Brother “Joseph,” also from Henan, has been a CAG member for many years. He was arrested twice, in 2003 in Henan and in 2012 again in Tongren City, Guizhou Province. “But,” he explained, “I had relatives who are government officials. After giving some money to the police, I was released.” The officers in Tongren, however, asked him to go back home to Henan, and called their colleagues to have his name registered in the provincial database there. When he arrived home, he reported, “my second younger brother (a vice-chief of a government bureau) also came back home for a Spring Festival reunion. One officer was his school mate, and the police station chief was not there, so my case was not registered that day.” He left the village, and the local police were still considering whether to register him in the data base, when his cousin (a local village head) invited them to a meal and talked them into not doing it. 


“In August 2018,” Joseph said, “my village was listed by the Sanmenxia City government as a candidate for a ‘beautiful village’ award. One requirement was that all villagers should not have a religious faith. The local government wanted to get that honor, so they definitely did not want to register me. If they had an old registration of my 2003 arrest, they canceled it as well. Later, I used my connections to check the situation again and found that I was indeed not registered in any data base, so I applied for a passport and left China.”

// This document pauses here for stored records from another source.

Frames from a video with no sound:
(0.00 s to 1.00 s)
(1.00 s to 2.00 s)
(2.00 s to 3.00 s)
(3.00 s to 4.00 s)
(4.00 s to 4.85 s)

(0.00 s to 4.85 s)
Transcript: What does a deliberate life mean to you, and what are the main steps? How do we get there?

Poster for one of the (not very successful) anti-corruption campaigns in China. From Weibo.
Poster for one of the (not very successful) anti-corruption campaigns in China. From Weibo.

Brother “Mike” was arrested in 2003, tried, and sentenced to two years in a labor camp. He was released but, after the 2014 McDonald’s murder, he heard that ex-convict CAG members were being re-arrested. He decided to escape abroad, and believed that since the place where he had been arrested in 2003 was far away from where he had his hukou registration, perhaps in the latter his arrest was not known. “To ensure that this was the case,” he said, “I used my connections to double-check that my local police station did not have any record of me, before applying for a passport and fleeing to South Korea.”

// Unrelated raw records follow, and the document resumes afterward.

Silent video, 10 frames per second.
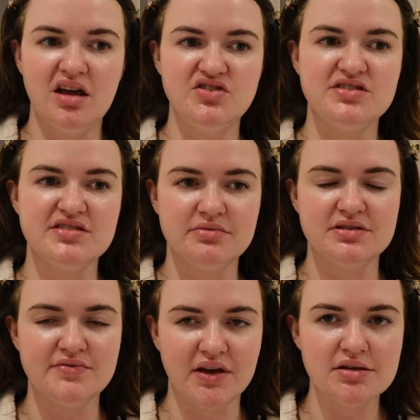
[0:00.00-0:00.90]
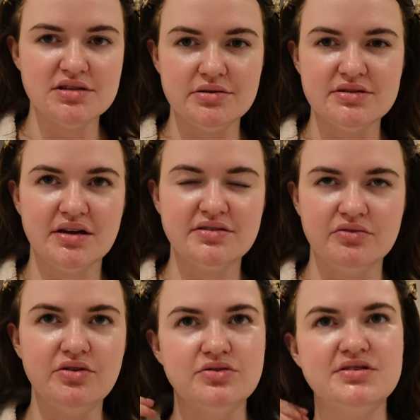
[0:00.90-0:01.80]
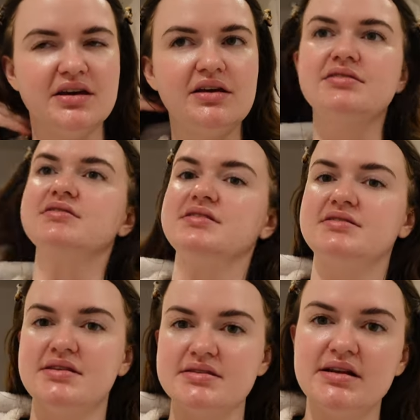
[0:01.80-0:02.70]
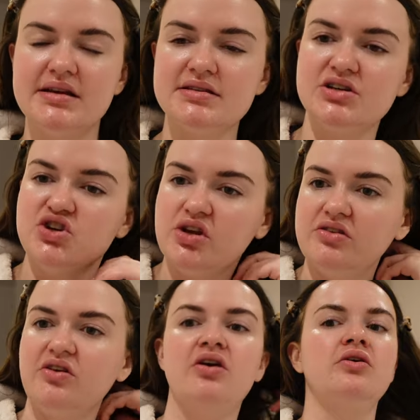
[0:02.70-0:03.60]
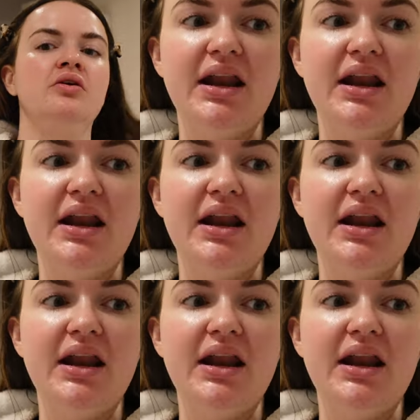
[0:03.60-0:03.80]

I just sometimes forget to use it. I don't use it as consistently as I should do.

Brother “Billy” was first arrested in 1999, in Xinmi City, Henan. “One of my relatives,” he told us, “was a vice-chief of a public security bureau, so I was released that night and my name was not recorded.” At the end of 2011, he was arrested again in Luoyang City, also in Henan. He gave the police a false address in a different city, was detained in Luoyang Detention House, and released fifteen days later. In 2015, his mother was arrested, and he decided to leave China. Through his influential relative, he checked whether his name was included in any police database, and discovered it was not. He said that perhaps confusion about his addresses explained the lack of registration. But it is also true that, when he was arrested, the police seized church money valued at more than 200,000 RMB (about 28,700 USD). If they had registered him in a local or national database, the police should have deposited the money in a government’s account. By not registering his case, they had kept the money in the local police station and most probably pocketed it. At any rate, the fact that Billy was not registered allowed him to obtain a passport, and leave China.


We note that, in all these stories, the refugees reported that they checked whether their names were included in the PoliceNet data base or not before applying for a passport. This is important, as their stories do not imply that obtaining a passport is easy. Indeed, it is difficult, which explains why, while all CAG members are persecuted, only a small percentage of them manage to leave China.